Since the Schrödinger equation is linear, if $\Psi$ is a solution, $A\Psi$ is too. We can choose this normalization factor such that the square of $\Psi$ makes sense as a probability density.

Note

We can differentiate to find $\dd{t}{} \int_{-\infty}^\infty |\Psi(x,t)|^2 \d x = 0$ , so a wave function will stay normalized.

Momentum space

$\Psi$ is the wave function in position space, but we can just as well describe the state of the system in other spaces.
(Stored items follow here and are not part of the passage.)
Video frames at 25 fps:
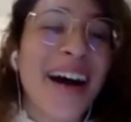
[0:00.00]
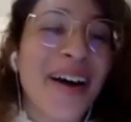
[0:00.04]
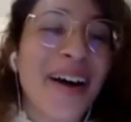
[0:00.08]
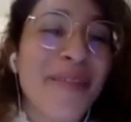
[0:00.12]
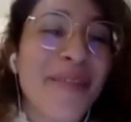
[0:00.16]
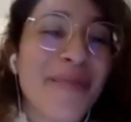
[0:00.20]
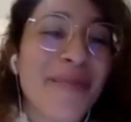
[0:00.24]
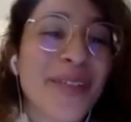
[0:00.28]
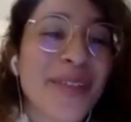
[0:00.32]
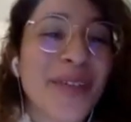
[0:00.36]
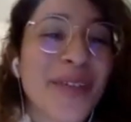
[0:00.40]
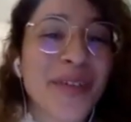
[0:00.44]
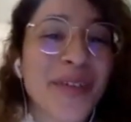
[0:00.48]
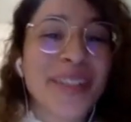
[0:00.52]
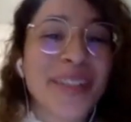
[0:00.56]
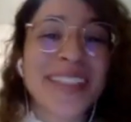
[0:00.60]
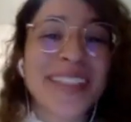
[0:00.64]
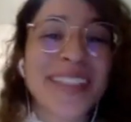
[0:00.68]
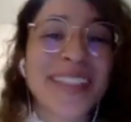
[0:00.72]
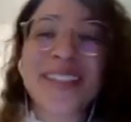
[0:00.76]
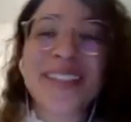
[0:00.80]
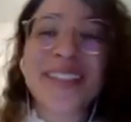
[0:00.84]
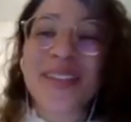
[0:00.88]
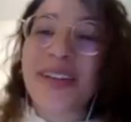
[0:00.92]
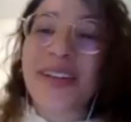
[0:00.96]
So we're
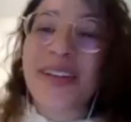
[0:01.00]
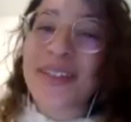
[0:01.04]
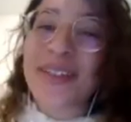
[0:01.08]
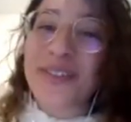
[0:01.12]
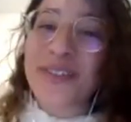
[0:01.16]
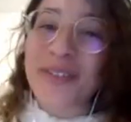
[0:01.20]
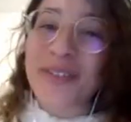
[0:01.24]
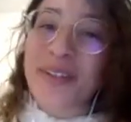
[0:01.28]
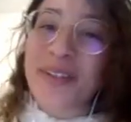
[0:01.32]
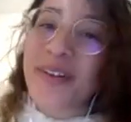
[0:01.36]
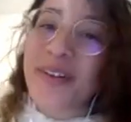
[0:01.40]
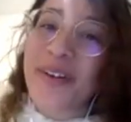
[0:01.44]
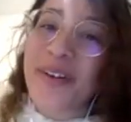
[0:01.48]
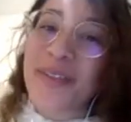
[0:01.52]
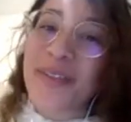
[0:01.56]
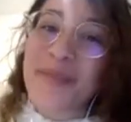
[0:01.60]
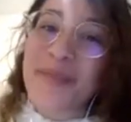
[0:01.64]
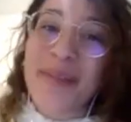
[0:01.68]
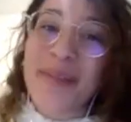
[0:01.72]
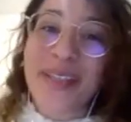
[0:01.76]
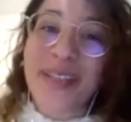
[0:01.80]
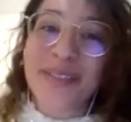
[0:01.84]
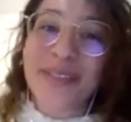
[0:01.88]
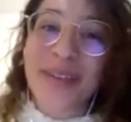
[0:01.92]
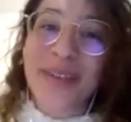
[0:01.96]
still trying to figure out the
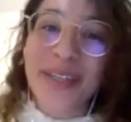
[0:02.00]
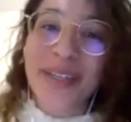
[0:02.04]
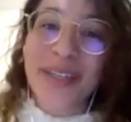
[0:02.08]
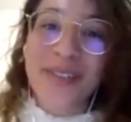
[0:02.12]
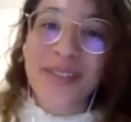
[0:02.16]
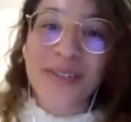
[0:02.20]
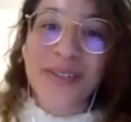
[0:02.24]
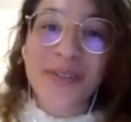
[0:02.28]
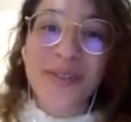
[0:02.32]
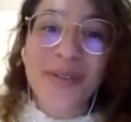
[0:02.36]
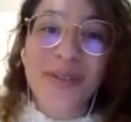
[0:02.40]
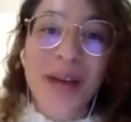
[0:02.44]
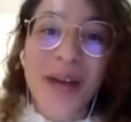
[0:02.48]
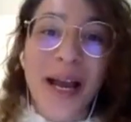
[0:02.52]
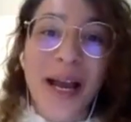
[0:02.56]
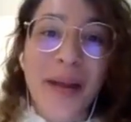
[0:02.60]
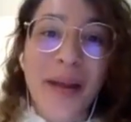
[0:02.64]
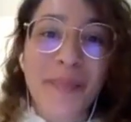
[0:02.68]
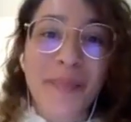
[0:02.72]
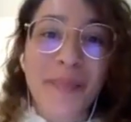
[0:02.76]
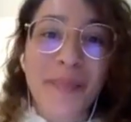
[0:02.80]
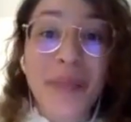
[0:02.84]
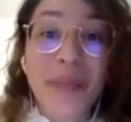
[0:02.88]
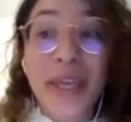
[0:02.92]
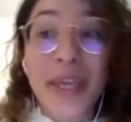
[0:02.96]
best way
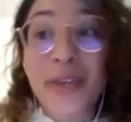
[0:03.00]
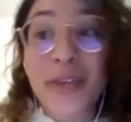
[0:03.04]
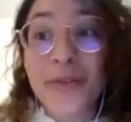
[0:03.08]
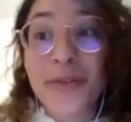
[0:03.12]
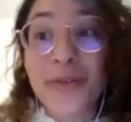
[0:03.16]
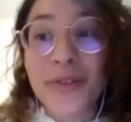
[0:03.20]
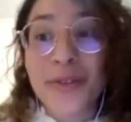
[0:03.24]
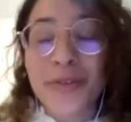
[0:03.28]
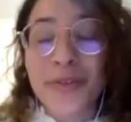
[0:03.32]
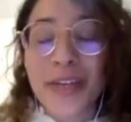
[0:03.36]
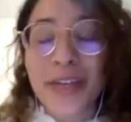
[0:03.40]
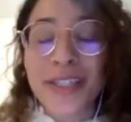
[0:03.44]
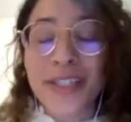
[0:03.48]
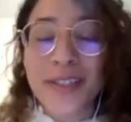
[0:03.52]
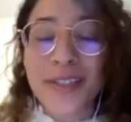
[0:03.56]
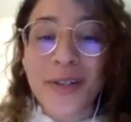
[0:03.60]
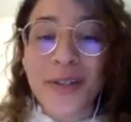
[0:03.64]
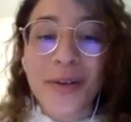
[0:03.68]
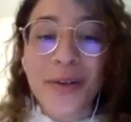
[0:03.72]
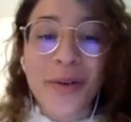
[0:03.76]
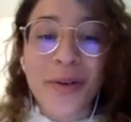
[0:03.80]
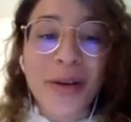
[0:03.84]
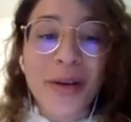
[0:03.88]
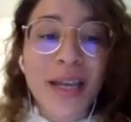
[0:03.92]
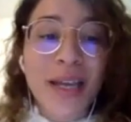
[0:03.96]
to make use of it.
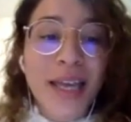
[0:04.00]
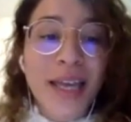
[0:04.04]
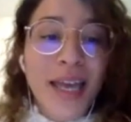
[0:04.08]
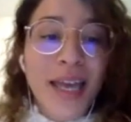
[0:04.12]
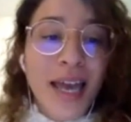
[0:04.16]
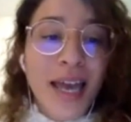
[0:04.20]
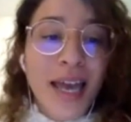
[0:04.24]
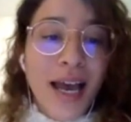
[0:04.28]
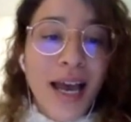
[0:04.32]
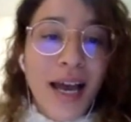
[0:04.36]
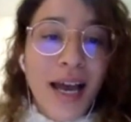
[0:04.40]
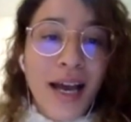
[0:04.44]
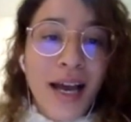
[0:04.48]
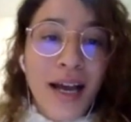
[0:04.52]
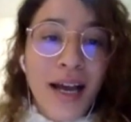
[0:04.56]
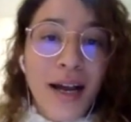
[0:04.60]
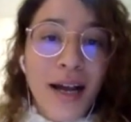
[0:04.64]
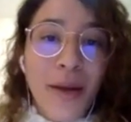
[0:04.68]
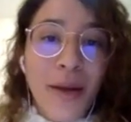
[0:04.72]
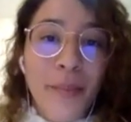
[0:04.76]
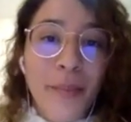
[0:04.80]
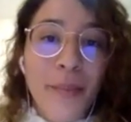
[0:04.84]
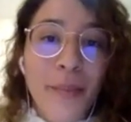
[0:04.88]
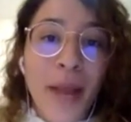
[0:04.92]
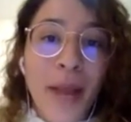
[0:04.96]
So
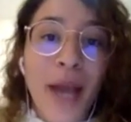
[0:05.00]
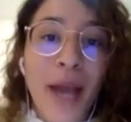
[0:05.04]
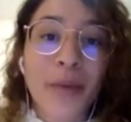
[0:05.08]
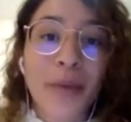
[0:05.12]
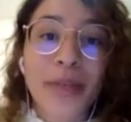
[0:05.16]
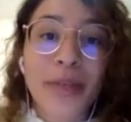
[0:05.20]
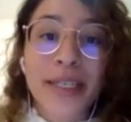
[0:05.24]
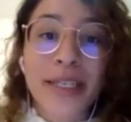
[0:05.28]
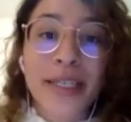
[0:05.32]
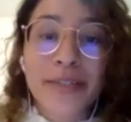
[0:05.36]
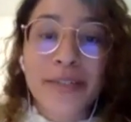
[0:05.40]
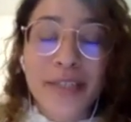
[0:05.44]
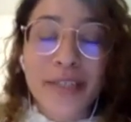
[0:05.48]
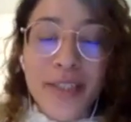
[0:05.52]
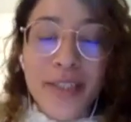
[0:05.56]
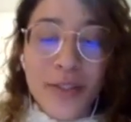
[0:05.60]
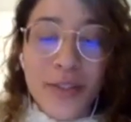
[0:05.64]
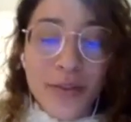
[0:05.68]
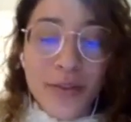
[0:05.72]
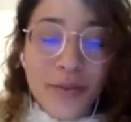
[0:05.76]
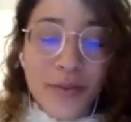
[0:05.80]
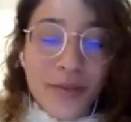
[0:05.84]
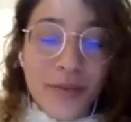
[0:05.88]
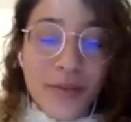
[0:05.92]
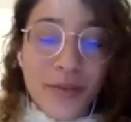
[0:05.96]
I will leave it
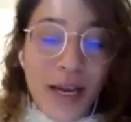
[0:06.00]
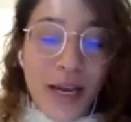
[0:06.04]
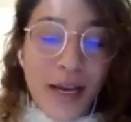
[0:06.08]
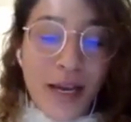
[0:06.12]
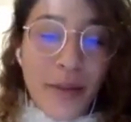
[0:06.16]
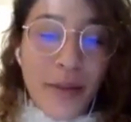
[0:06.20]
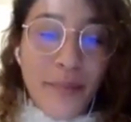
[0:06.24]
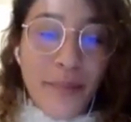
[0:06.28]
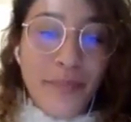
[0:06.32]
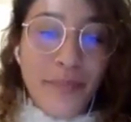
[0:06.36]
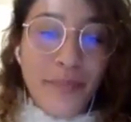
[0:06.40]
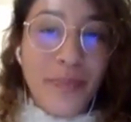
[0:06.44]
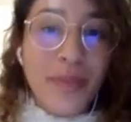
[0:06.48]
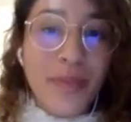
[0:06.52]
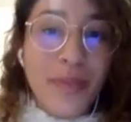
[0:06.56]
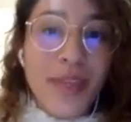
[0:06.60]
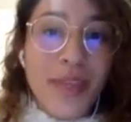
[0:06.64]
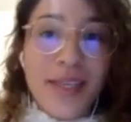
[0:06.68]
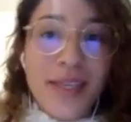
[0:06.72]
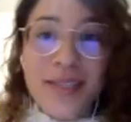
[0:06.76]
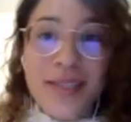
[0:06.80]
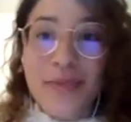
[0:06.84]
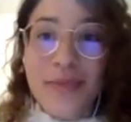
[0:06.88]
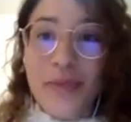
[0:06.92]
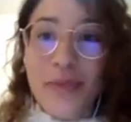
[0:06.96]
to
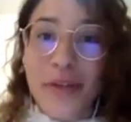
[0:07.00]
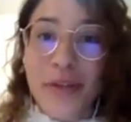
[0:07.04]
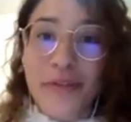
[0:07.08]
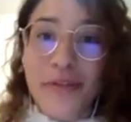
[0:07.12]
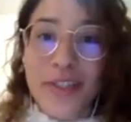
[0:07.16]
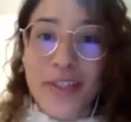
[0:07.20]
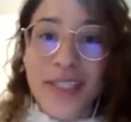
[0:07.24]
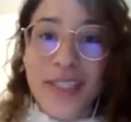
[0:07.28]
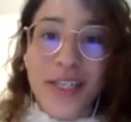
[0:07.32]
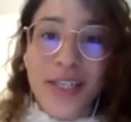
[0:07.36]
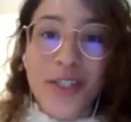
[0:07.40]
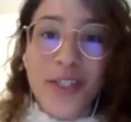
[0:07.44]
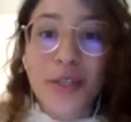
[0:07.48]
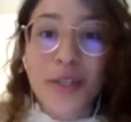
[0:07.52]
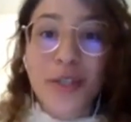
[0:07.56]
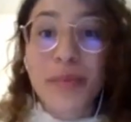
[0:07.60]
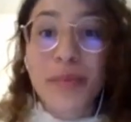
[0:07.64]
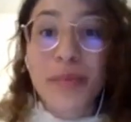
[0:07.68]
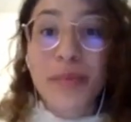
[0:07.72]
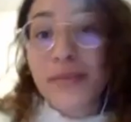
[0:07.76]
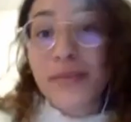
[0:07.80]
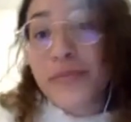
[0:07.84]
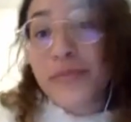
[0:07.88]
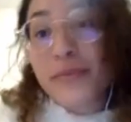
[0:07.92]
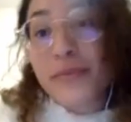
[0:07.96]
this brief discussion,
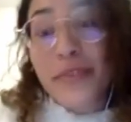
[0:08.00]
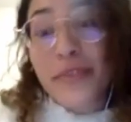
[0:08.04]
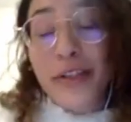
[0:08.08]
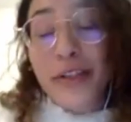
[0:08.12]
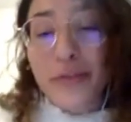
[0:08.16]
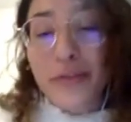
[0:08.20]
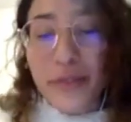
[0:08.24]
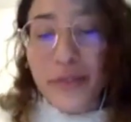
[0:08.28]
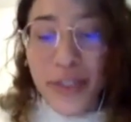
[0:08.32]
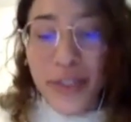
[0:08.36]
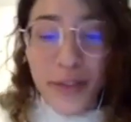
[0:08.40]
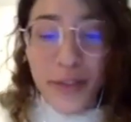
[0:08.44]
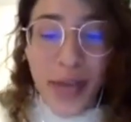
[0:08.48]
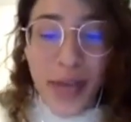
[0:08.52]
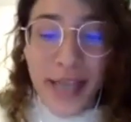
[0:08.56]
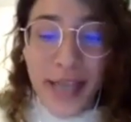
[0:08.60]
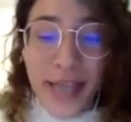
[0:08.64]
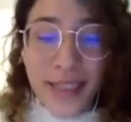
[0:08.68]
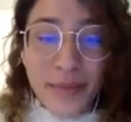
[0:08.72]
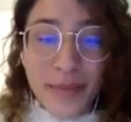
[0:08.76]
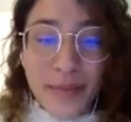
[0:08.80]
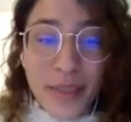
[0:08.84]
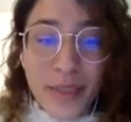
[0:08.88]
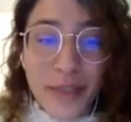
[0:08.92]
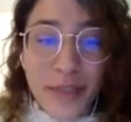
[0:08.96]
but feel free to
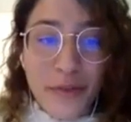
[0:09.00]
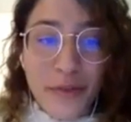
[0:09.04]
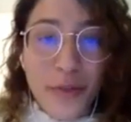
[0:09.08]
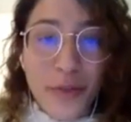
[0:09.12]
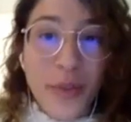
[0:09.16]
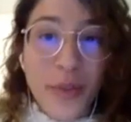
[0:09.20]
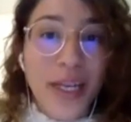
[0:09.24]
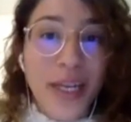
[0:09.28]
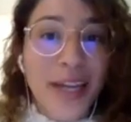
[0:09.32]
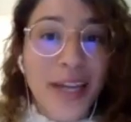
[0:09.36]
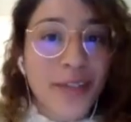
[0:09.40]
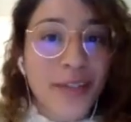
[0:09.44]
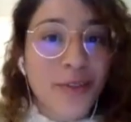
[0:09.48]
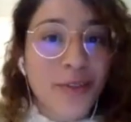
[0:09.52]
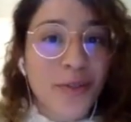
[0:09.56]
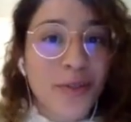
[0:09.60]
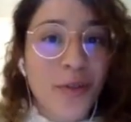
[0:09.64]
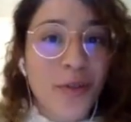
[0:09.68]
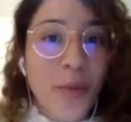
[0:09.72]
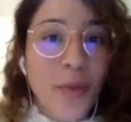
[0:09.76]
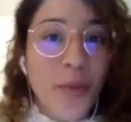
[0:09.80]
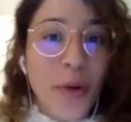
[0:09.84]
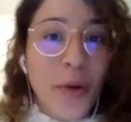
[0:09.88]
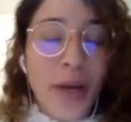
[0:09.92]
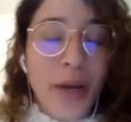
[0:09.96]
ask me if you would like to
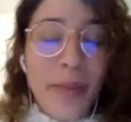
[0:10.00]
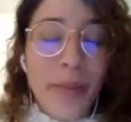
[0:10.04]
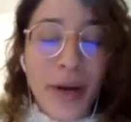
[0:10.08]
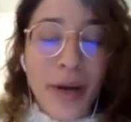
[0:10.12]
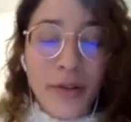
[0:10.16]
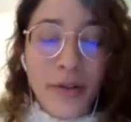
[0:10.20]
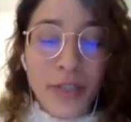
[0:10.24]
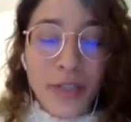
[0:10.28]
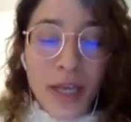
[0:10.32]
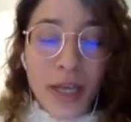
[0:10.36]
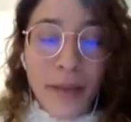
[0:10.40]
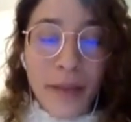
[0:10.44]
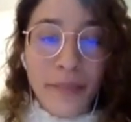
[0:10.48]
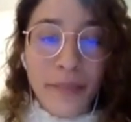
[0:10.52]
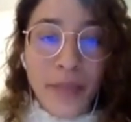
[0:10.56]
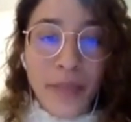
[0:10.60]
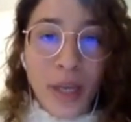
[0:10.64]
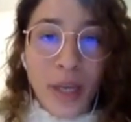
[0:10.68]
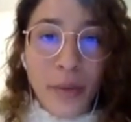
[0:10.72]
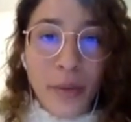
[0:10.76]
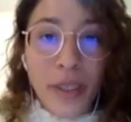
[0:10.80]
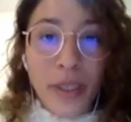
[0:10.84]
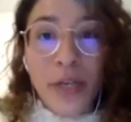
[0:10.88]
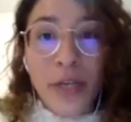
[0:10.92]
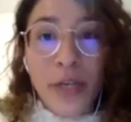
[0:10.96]
know more about
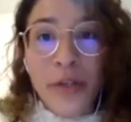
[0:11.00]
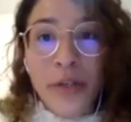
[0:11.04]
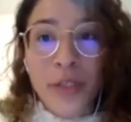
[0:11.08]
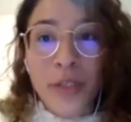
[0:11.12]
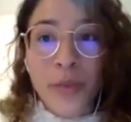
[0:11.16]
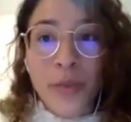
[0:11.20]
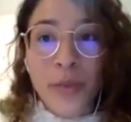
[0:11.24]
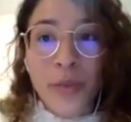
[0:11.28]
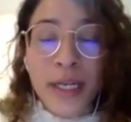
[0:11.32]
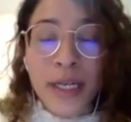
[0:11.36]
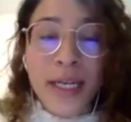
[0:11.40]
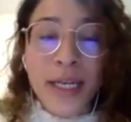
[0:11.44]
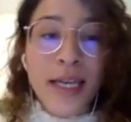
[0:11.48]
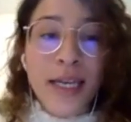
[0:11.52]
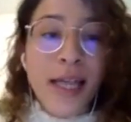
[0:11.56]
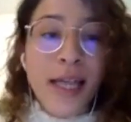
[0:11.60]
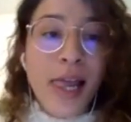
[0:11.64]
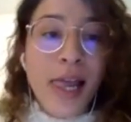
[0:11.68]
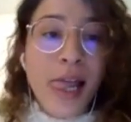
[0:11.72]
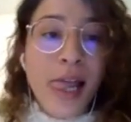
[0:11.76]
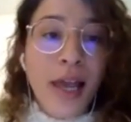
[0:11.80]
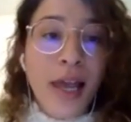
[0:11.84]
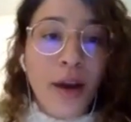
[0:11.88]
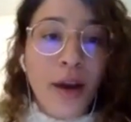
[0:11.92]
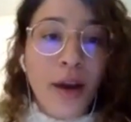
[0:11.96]
our current work
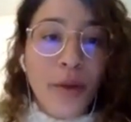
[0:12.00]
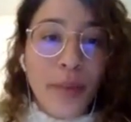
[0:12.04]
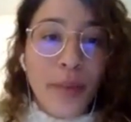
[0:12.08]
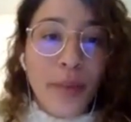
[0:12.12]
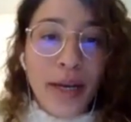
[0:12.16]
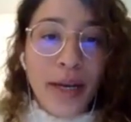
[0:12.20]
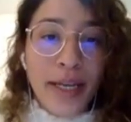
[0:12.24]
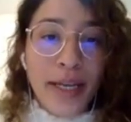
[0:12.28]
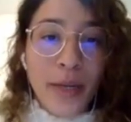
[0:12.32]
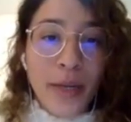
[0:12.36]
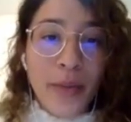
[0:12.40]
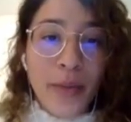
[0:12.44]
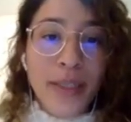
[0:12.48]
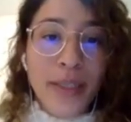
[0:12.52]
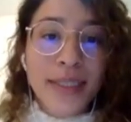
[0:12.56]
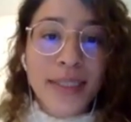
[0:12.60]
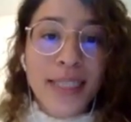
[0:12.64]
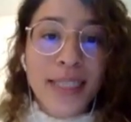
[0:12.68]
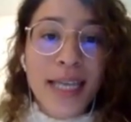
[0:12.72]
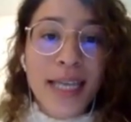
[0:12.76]
on bilinguals.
Commonly we use the momentum-space wave function $\phi(p)$ .

We can find the frequency components of the time-independent wave function $\psi$ by taking the Fourier transform, to find $\tilde\phi(k)$ . Then by the de Broglie relation we can say $p=\hbar k$ , and so $\phi(p) = \hbar \tilde\phi(k)$ . This gives us

\begin{align*} \tilde\phi(k) &= \frac{1}{\sqrt{2\pi}} \int_{-\infty}^\infty \psi(x) e^{-ikx} \d x \\ \phi(p) &= \frac{1}{\sqrt{2\pi \hbar}} \int_{-\infty}^\infty \psi(x) e^{ipx/\hbar} \d x. \end{align*}

In terms of $\phi(p)$ , we can write $\psi$ as the inverse Fourier transform

\psi(x) = \frac{1}{\sqrt{2\pi\hbar}} \int_{-\infty}^\infty \phi(p) e^{-ipx/\hbar} \d p.

In terms of $\tilde\phi(k)$ it’s just the usual inverse Fourier transform.